Out in the driveway, every door of Lilith’s Toyota stood open; its trunk yawned. Hoffner had torn her car apart looking for the letters. Mercifully, he hadn’t bothered with my Volvo.
I was rubbing sweat and soot off my face with the
tail of my shirt, looking around, wondering where the bastard had gotten to. He had to be somewhere in the neighborhood, I knew, because his truck – GOTALAW – still sat at the edge of the drive not far from the tree where I had parked Lilith.
I wondered if Hoffner knew about Lilith’s studio. No telling what he’d do to the studio – snap her brushes, squeeze paint out of the tubes, trash her paintings. If you had a giant yard sale, sold the entire contents of Lilith’s house, you wouldn’t equal the value of even one of her paintings, at least not in my opinion.
A sudden movement caught my eye, a flash of yellow at the perimeter of the woods. ‘What’s out there?’ I asked Lilith who was eyeing Hoffner’s truck with murder on her mind.
‘A tool shed. Gardening stuff. A riding mower.’
‘Keep an eye on your mother,’ I told Nick. ‘Don’t let her anywhere near the house.’
I was glancing around the yard, looking for something I could use as a weapon, when Jim Hoffner stalked into view, bold as brass, heading for his truck and a quick getaway.
When he got within range, I flew at him like a banshee, attacking him with both fists, pummeling his chest like a jackhammer. ‘You bastard! You set that fire on purpose! We could have been burned alive!’
Hoffner laughed, a manic, Halloween funhouse cackle that chilled me to the bone.
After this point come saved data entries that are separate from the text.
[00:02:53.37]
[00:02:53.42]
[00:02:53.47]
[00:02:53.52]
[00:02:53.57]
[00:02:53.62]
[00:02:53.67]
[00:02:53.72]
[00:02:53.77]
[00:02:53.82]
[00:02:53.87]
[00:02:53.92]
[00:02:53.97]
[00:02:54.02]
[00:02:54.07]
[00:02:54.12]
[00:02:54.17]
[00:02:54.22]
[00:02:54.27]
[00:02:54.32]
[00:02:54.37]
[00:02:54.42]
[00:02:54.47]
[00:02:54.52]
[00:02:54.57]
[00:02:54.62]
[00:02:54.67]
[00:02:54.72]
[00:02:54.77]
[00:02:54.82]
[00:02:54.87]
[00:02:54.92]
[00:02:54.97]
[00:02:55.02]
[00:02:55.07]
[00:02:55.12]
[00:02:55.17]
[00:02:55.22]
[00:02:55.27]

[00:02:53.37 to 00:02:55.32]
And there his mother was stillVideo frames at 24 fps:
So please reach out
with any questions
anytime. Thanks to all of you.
Infuriated, I cocked my arm, but before I could get off a good left hook to his jaw, Hoffner grabbed me by the hair, twisted my head painfully, and threw me to the ground. His right hand dived beneath his jacket and, almost before I could blink, I was staring up into the business end of what looked like a 9mm Glock.
‘Bitch!’ The arm holding the big black gun didn’t waver.
‘Hoffner, don’t!’ Nick yelled.
Hoffner’s lip curled nastily. ‘I have to, Aupry. Thanks to you and your big fat mouth, she knows.’
Lilith struggled to her feet, her eyes wild, wide. ‘Stop! Is everybody crazy?’
Nick limped toward Hoffner. ‘You can’t, Hoffner! Hannah saved my life. She called the paramedics, she held my hand, she prayed with me, for Christ’s sake, when we both thought I was dying.’